Saturday, 29 Feb 2020

Government of Canada supports Nova Scotia firm through Build in Canada Innovation Program

HALIFAX, Aug. 26, 2017 : The Government of Canada is committed to growing the economy, strengthening the middle class, and helping those working hard to join it.

Through the Build in Canada Innovation Program, the Government of Canada is investing in Canadian innovations to create inclusive and sustainable economic growth for communities across Canada.

Andy Fillmore, Member of Parliament for Halifax, today announced that the Government of Canada is investing in a made-in-Canada innovation that monitors the quality of bodies of water, the FluoroSea Imager. This underwater microscope can quickly and accurately detect and identify harmful algae species to help prevent and manage hazards to aquatic ecosystems and human health.

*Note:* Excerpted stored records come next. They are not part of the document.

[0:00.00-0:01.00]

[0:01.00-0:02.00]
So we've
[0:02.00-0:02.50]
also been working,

4Deep (Resolution Optics Inc.) of Halifax, Nova Scotia, received a $266,569 contract for its innovation, which will be tested by Fisheries and Oceans Canada. This investment was made through the Build in Canada Innovation Program, which helps Canadian innovators land their first sale and get their innovations tested by the Government of Canada. This program is just one of the many ways the Government of Canada supports innovation and small and medium-sized businesses across Canada.

Canadian innovators can submit their proposals on the Build in Canada Innovation Program's website.

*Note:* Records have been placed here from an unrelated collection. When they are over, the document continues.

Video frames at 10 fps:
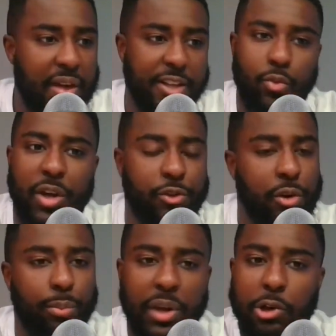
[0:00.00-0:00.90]
that's why
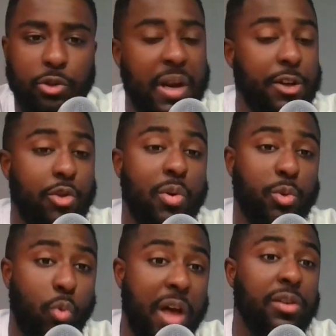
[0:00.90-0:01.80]
certain players did not do
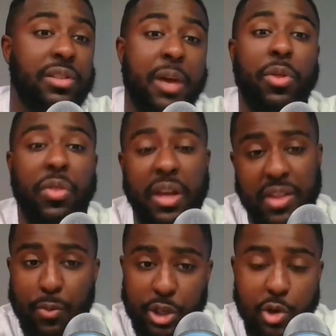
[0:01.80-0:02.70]
as well as they would think
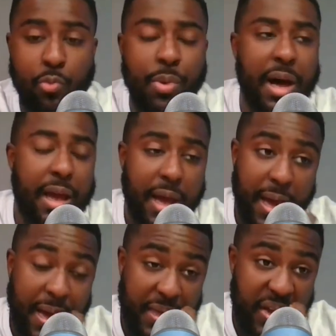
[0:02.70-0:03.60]
they would do. But
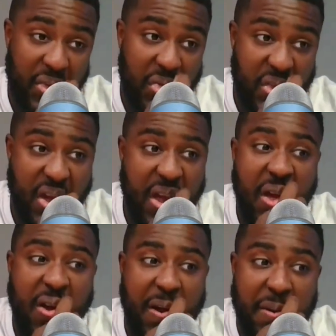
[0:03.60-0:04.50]
at the end of the day,
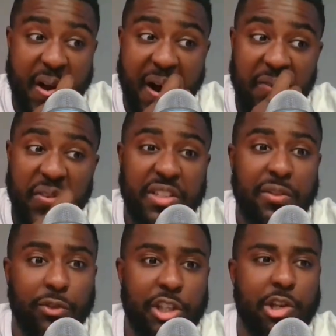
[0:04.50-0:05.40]
I mean,
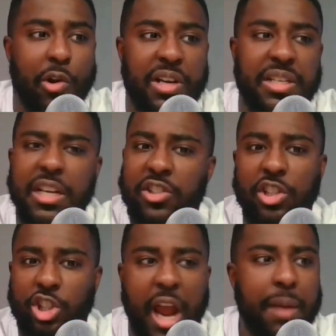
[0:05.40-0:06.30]
offensively, you're in
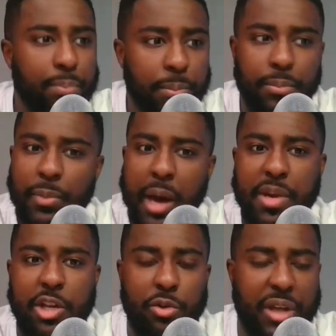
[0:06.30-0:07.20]
decent shape. I
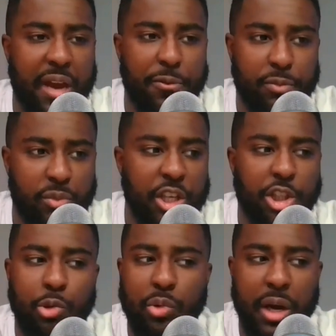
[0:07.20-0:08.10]
mean, you just got to
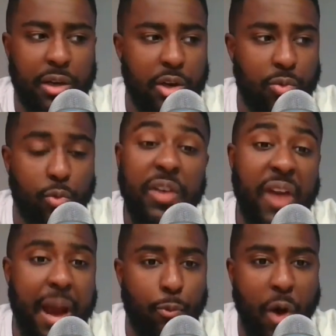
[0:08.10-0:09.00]
get you a new
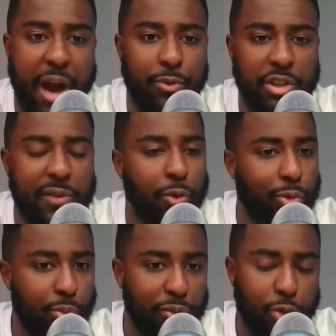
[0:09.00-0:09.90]
revamped wide receiver
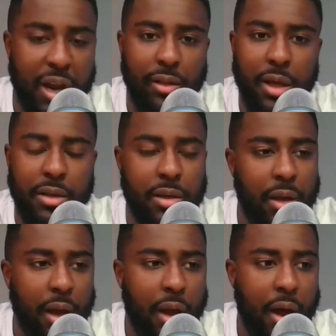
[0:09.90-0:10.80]
room with Drake London.
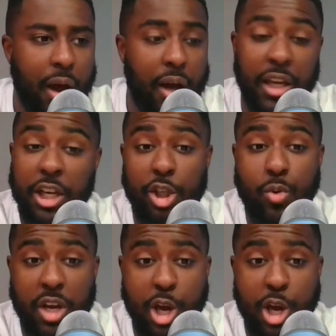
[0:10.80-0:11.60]
Get you a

"Our government is supporting companies like 4Deep by matching their innovative products with government needs. The Build in Canada Innovation Program helps companies find a crucial first customer, while departments get early access to useful state-of-the-art technologies. These partnerships enable Canadian companies to grow their business while providing good middle-class jobs."

Steven MacKinnon
Parliamentary Secretary to the Minister of Public Services and Procurement

"Halifax is home to some of Canada's most driven and capable innovators. 4Deep is an excellent example of the growing number of talented innovators in Halifax who are helping Canada become a global leader in innovative technologies. Our government is committed to supporting our region's innovators through the Build in Canada Innovation Program, which helps Canadian companies move their products from the lab to the marketplace."

Andy Fillmore
Member of Parliament for Halifax

"Fisheries and Oceans Canada is looking forward to testing 4Deep's FluoroSea Imager through the Build in Canada Innovation Program. This innovation can potentially fill an important gap in our monitoring programs by providing robust information about the phytoplankton community on a seasonal, annual and multi-annual basis. This would lead to a better understanding of primary production, which means the production of energy in organic compounds by living organisms, in the ocean, including the impacts of climate change on the marine food web."

Marc Ringuette
Biological Oceanographer
Fisheries and Oceans Canada

"On behalf of everyone at 4Deep, we are delighted to have been awarded a Build in Canada Innovation Program contract. Partnering over the next year with Fisheries and Oceans Canada will ensure robust and extensive testing and validation of the hardware and software. The end result should ensure global adoption of the technology for the monitoring of phytoplankton and harmful algal blooms."

Dr. Stephen Jones
Chief Executive Officer

Quick facts
•While other water-sampling methods require significant manpower and cost and have an inherent time lag, this innovation operates on site in natural environments and provides real-time, detailed and accurate results.
•The microscope's technology is a unique combination of image analysis and fluorescence signals.
•More than 245 contracts, 20 of which were in Nova Scotia, have been awarded under the Build in Canada Innovation Program, bringing Canadian companies one step closer to selling to domestic and international markets.
•More than $105 million has been awarded in contracts since the Build in Canada Innovation Program began in 2010.